By default, our web server sends some security-related headers:

X-Content-Type-Options: nosniff
X-Frame-Options: deny
X-Permitted-Cross-Domain-Policies: none
X-XSS-Protection: 1; mode=block
Content-Security-Policy: default-src 'self'; style-src 'self' 'unsafe-inline'

You can override those headers, or add custom headers by using the last parameter to webserver(). For example, to remove the X-Frame-Options header and add a X-Custom one:

webserver("127.0.0.1:8080", "supersecret", "apikey", {["X-Frame-Options"]= "", ["X-Custom"]="custom"}

dnsdist API

To access the API, the apikey must be set in the webserver() function. Use the API, this key will need to be sent to dnsdist in the X-API-Key request header. An HTTP 401 response is returned when a wrong or no API key is received. A 404 response is generated is the requested endpoint does not exist. And a 405 response is returned when the HTTP methos is not allowed.

URL Endpoints

GET /jsonstat

Get statistics from dnsdist in JSON format. The Accept request header is ignored.

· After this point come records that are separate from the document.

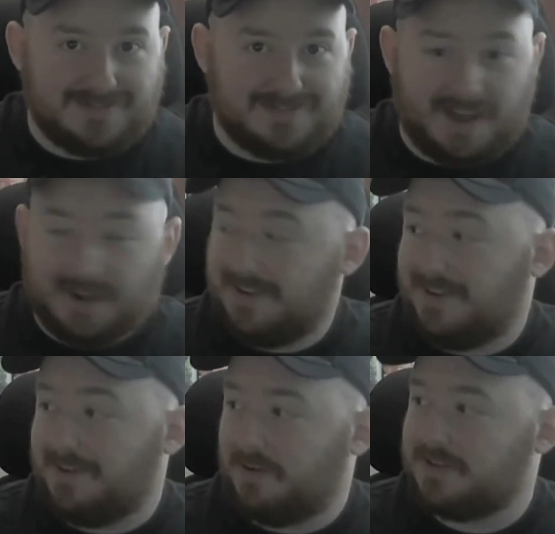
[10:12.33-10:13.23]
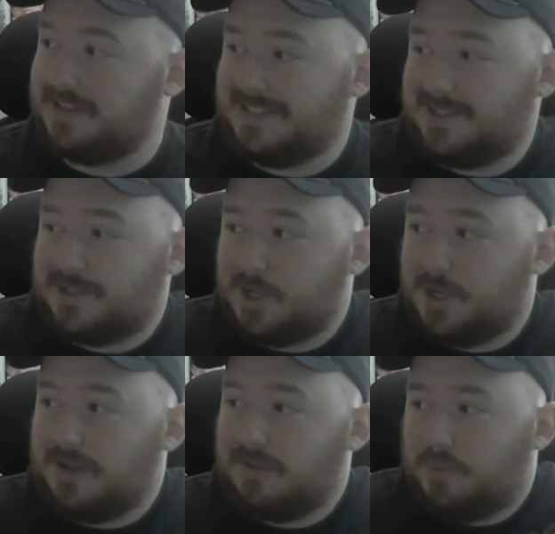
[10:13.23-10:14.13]
I don't know. It's just
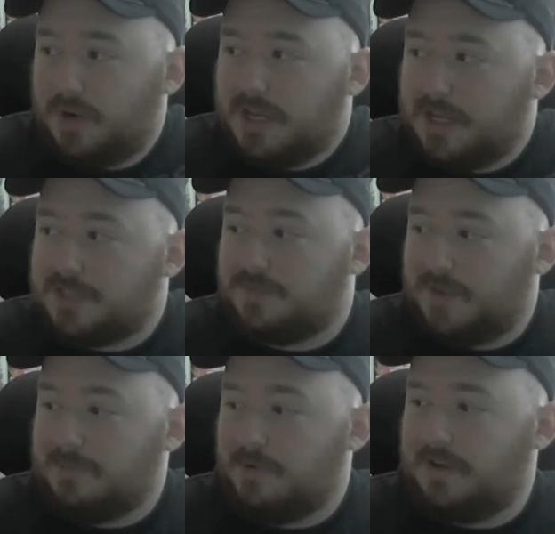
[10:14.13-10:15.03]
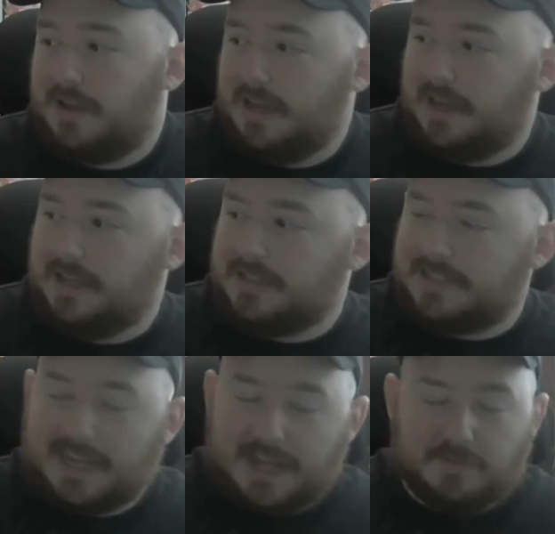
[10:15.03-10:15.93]
it's pretty good. It's a funny movie.
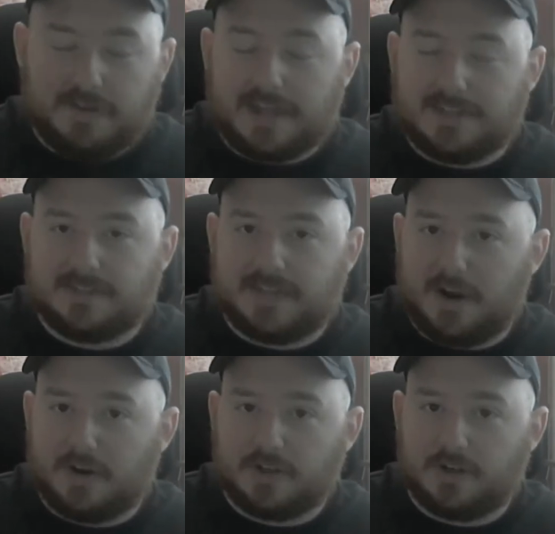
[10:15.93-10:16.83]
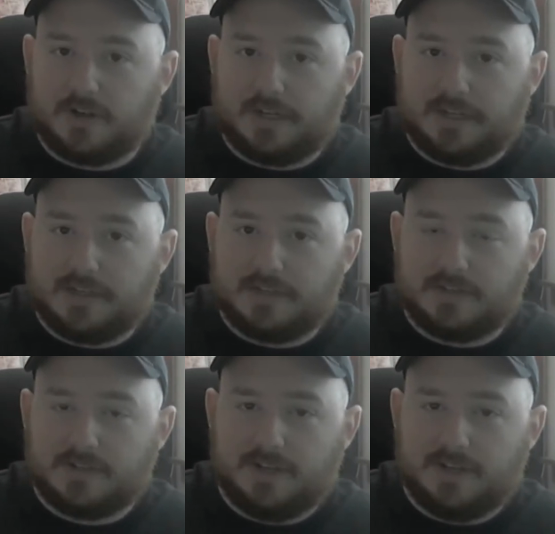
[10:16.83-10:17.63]
Zach Galifianakis' character isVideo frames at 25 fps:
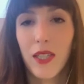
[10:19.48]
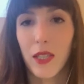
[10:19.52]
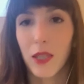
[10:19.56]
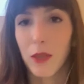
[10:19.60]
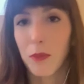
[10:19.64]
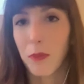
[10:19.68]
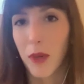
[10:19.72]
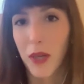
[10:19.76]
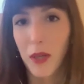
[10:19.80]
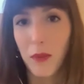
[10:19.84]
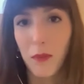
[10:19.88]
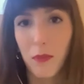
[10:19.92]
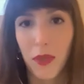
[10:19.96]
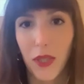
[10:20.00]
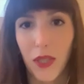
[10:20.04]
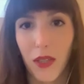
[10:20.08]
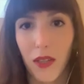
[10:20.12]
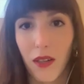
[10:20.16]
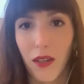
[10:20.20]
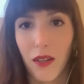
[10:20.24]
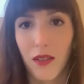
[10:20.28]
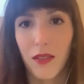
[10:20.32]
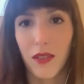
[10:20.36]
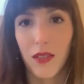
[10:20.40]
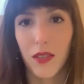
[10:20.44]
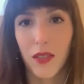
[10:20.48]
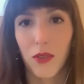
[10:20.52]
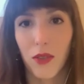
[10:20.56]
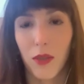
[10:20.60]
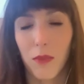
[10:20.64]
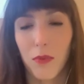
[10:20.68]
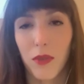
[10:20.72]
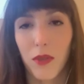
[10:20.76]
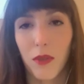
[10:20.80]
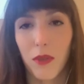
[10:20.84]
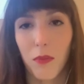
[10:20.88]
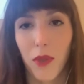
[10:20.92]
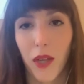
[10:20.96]
despite being on this
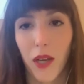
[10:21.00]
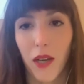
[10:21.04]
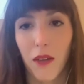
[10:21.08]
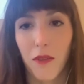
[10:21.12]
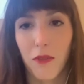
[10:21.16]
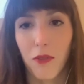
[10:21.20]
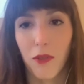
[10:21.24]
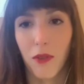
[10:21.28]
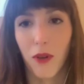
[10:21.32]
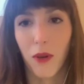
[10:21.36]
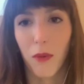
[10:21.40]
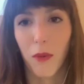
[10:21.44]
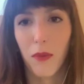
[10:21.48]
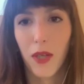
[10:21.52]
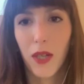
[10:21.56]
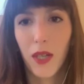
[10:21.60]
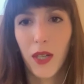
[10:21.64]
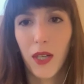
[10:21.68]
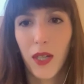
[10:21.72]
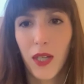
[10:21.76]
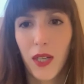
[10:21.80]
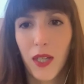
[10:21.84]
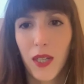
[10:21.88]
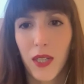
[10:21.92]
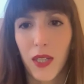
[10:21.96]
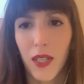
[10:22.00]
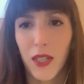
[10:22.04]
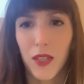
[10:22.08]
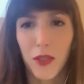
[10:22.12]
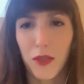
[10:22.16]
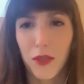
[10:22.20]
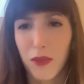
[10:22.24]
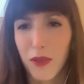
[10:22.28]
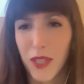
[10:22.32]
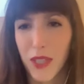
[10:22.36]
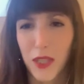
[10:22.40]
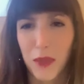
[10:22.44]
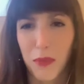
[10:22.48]
crypto platform. Can
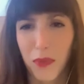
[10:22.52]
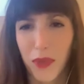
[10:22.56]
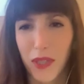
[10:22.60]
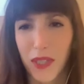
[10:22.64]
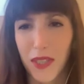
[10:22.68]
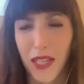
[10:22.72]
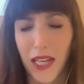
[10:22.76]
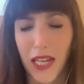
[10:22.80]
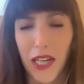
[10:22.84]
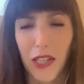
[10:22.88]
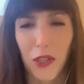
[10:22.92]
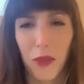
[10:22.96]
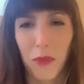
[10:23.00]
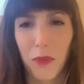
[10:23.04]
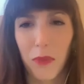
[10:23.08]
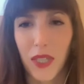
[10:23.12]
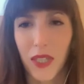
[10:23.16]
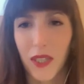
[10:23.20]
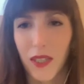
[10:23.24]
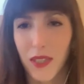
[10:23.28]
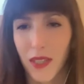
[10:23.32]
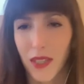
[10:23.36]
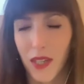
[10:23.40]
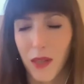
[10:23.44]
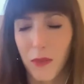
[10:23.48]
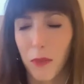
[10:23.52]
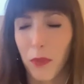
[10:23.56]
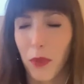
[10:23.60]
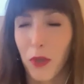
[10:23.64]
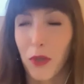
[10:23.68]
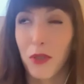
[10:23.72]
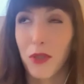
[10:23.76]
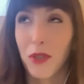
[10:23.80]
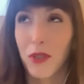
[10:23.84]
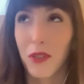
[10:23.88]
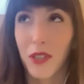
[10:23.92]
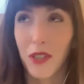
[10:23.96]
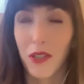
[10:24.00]
you explain that a little bit? Because I'm
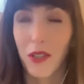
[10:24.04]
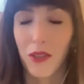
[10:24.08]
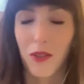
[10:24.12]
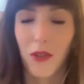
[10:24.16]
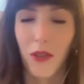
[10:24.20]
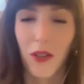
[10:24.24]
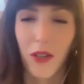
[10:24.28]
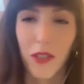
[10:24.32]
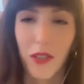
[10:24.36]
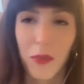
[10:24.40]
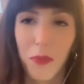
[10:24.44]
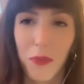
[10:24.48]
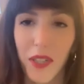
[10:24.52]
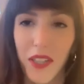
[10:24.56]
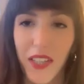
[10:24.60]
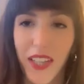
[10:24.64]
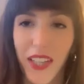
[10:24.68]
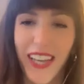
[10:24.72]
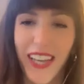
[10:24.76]
personally a little lost by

This endpoint accepts a command query for different statistics:

  • stats: Get all Statistics as a JSON dict
  • dynblocklist: Get all current dynamic blocks, keyed by netmask
  • ebpfblocklist: Idem, but for eBPF blocks

Example request:

GET /jsonstat?command=stats HTTP/1.1
Host: example.com
Accept: application/json, text/javascript
Example response:
HTTP/1.1 200 OK
Transfer-Encoding: chunked
Content-Security-Policy: default-src 'self'; style-src 'self' 'unsafe-inline'
Content-Type: application/json
X-Content-Type-Options: nosniff
X-Frame-Options: deny
X-Permitted-Cross-Domain-Policies: none
X-Xss-Protection: 1; mode=block

{"acl-drops": 0, "block-filter": 0, "cache-hits": 0, "cache-misses": 0, "cpu-sys-msec": 633, "cpu-user-msec": 499, "downstream-send-errors": 0, "downstream-timeouts": 0, "dyn-block-nmg-size": 1, "dyn-blocked": 3, "empty-queries": 0, "fd-usage": 17, "latency-avg100": 7651.3982737482893, "latency-avg1000": 860.05142763680249, "latency-avg10000": 87.032142373878372, "latency-avg1000000": 0.87146026426551759, "latency-slow": 0, "latency0-1": 0, "latency1-10": 0, "latency10-50": 22, "latency100-1000": 1, "latency50-100": 0, "no-policy": 0, "noncompliant-queries": 0, "noncompliant-responses": 0, "over-capacity-drops": 0, "packetcache-hits": 0, "packetcache-misses": 0, "queries": 26, "rdqueries": 26, "real-memory-usage": 6078464, "responses": 23, "rule-drop": 0, "rule-nxdomain": 0, "rule-refused": 0, "self-answered": 0, "server-policy": "leastOutstanding", "servfail-responses": 0, "too-old-drops": 0, "trunc-failures": 0, "uptime": 412}

Example request:

GET /jsonstat?command=dynblocklist HTTP/1.1
Host: example.com
Accept: application/json, text/javascript
Example response:
HTTP/1.1 200 OK
Transfer-Encoding: chunked
Content-Security-Policy: default-src 'self'; style-src 'self' 'unsafe-inline'
Content-Type: application/json
X-Content-Type-Options: nosniff
X-Frame-Options: deny
X-Permitted-Cross-Domain-Policies: none
X-Xss-Protection: 1; mode=block

{"127.0.0.1/32": {"blocks": 3, "reason": "Exceeded query rate", "seconds": 10}}
Query Parameters:
 
  • command – one of stats, dynblocklist or ebpfblocklist
GET /api/v1/servers/localhost

Get a quick overview of several parameters.

Response JSON Object:
 
  • acl (string) – A string of comma-separated netmasks currently allowed by the ACL.
  • cache-hit-response-rules (list) – A list of ResponseRule objects applied on cache hits
  • self-answered-response-rules (list) – A list of ResponseRule objects applied on self-answered queries
  • daemon_type (string) – The type of daemon, always “dnsdist”
  • frontends (list) – A list of Frontend objects
  • pools (list) – A list of Pool objects
  • response-rules (list) – A list of ResponseRule objects
  • rules (list) – A list of Rule objects
  • servers (list) – A list of Server objects
  • version (string) – The running version of dnsdist
GET /api/v1/servers/localhost/statistics

Returns a list of all statistics as StatisticItem.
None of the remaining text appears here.